- Problem requirements
In this exercise, print only the lines of the records below from the one with "[3:22.43-3:23.43]" through the one with "[3:28.43-3:29.23]", inclusive. Pictures are not part of the copy.

[[ Records provided, beginning ]]

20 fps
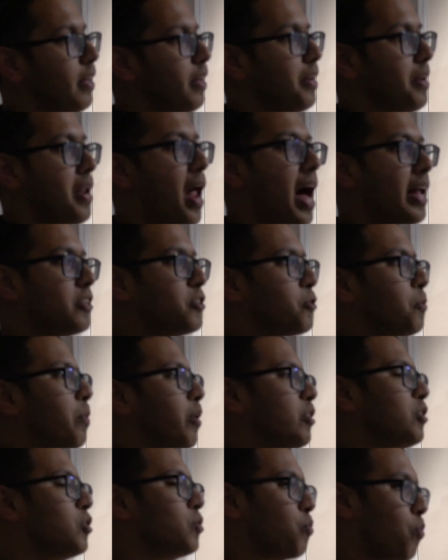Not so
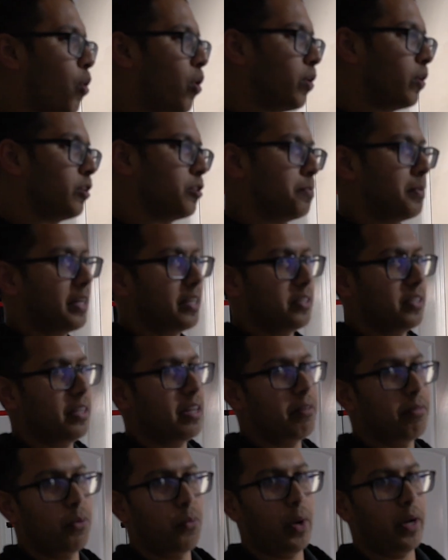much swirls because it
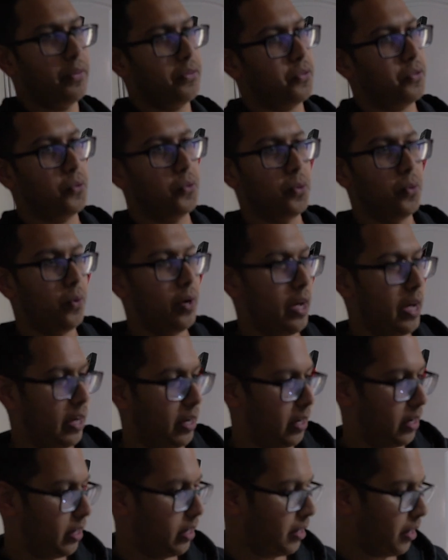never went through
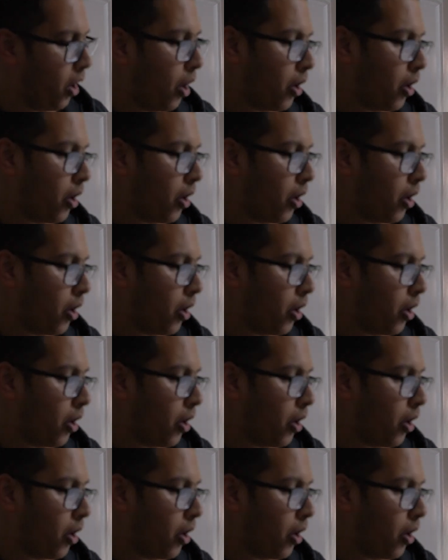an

[[ Records provided, end ]]
[[ Records provided, beginning ]]

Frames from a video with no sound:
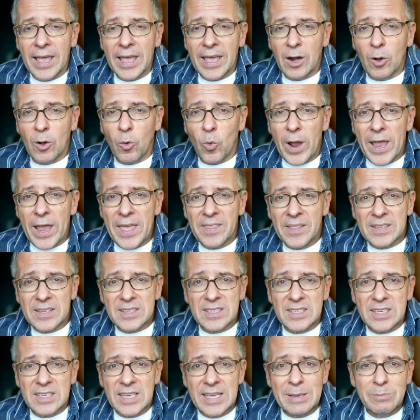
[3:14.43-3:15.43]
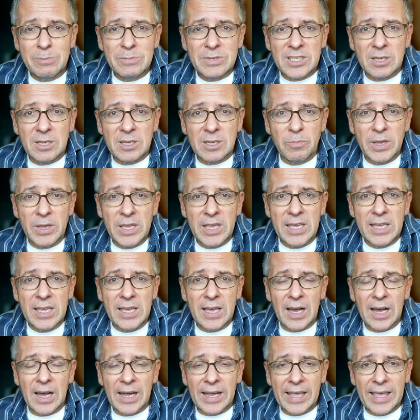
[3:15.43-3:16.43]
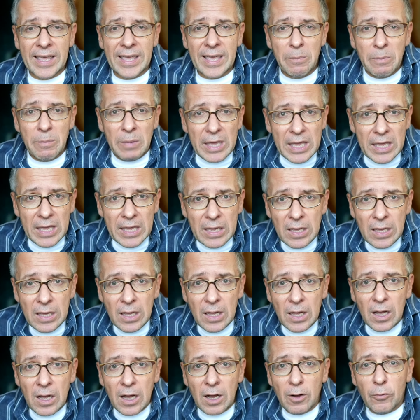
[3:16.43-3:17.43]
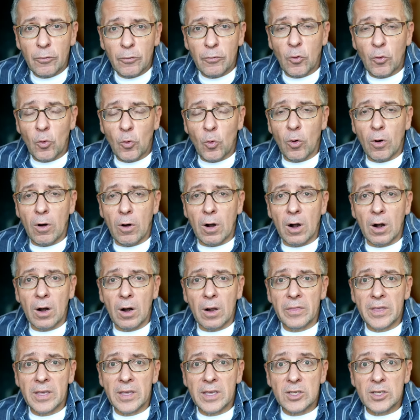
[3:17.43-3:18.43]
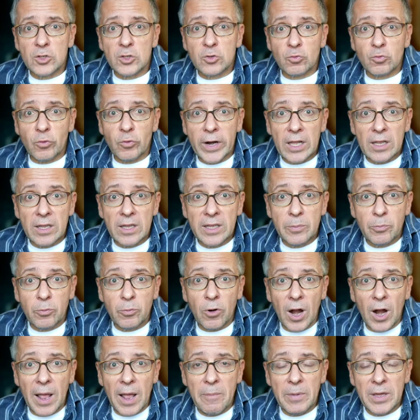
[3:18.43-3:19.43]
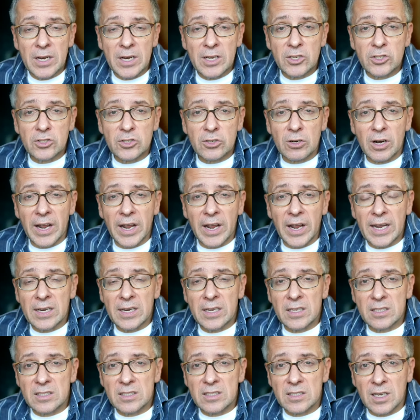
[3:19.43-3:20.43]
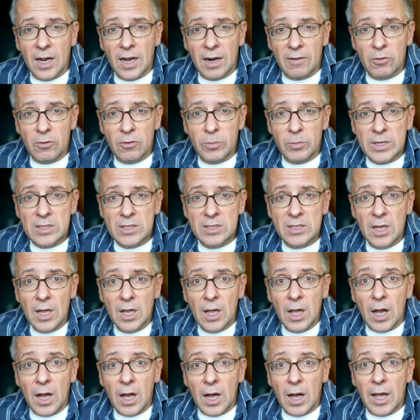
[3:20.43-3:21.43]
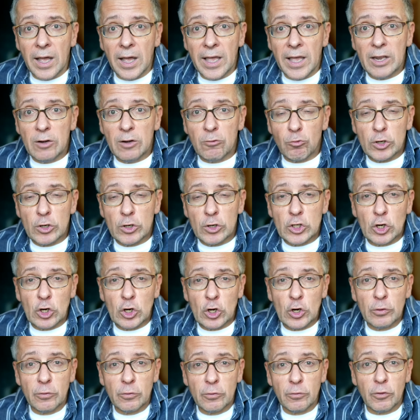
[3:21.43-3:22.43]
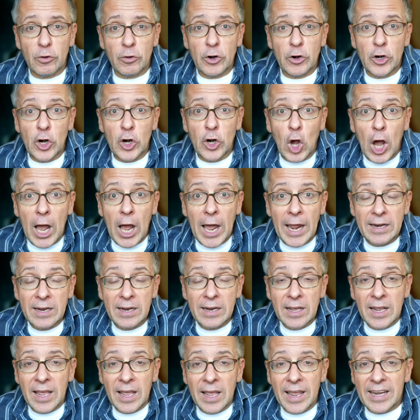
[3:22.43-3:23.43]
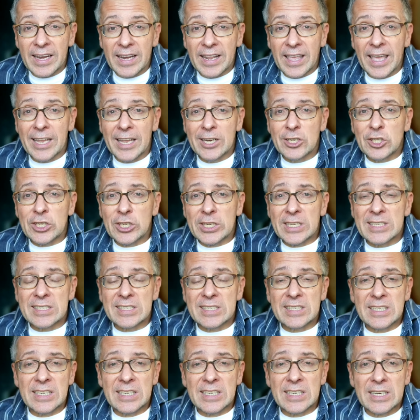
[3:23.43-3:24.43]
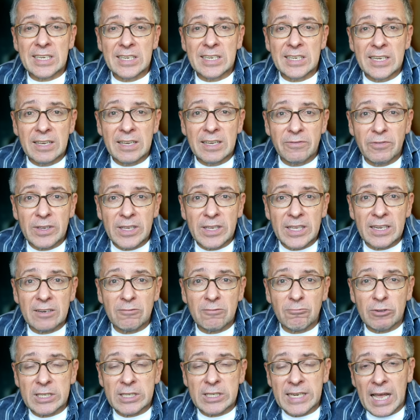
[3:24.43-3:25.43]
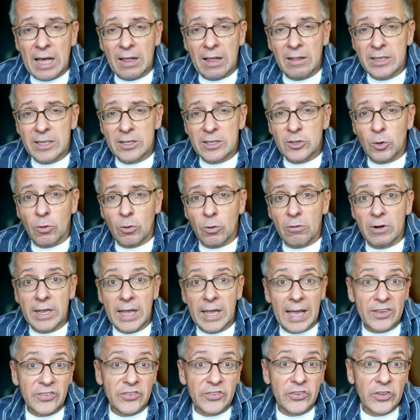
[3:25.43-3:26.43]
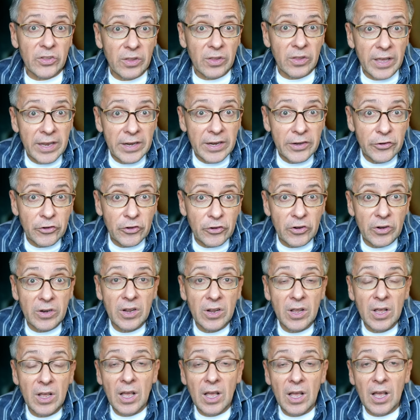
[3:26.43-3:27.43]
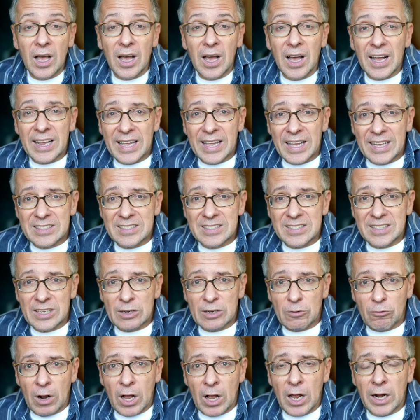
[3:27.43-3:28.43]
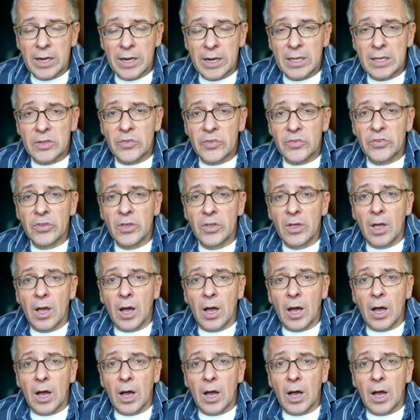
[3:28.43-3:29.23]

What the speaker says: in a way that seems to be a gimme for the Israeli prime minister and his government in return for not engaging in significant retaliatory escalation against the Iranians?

[[ Records provided, end ]]

- Exercise solution
[3:22.43-3:23.43]
[3:23.43-3:24.43]
[3:24.43-3:25.43]
[3:25.43-3:26.43]
[3:26.43-3:27.43]
[3:27.43-3:28.43]
[3:28.43-3:29.23]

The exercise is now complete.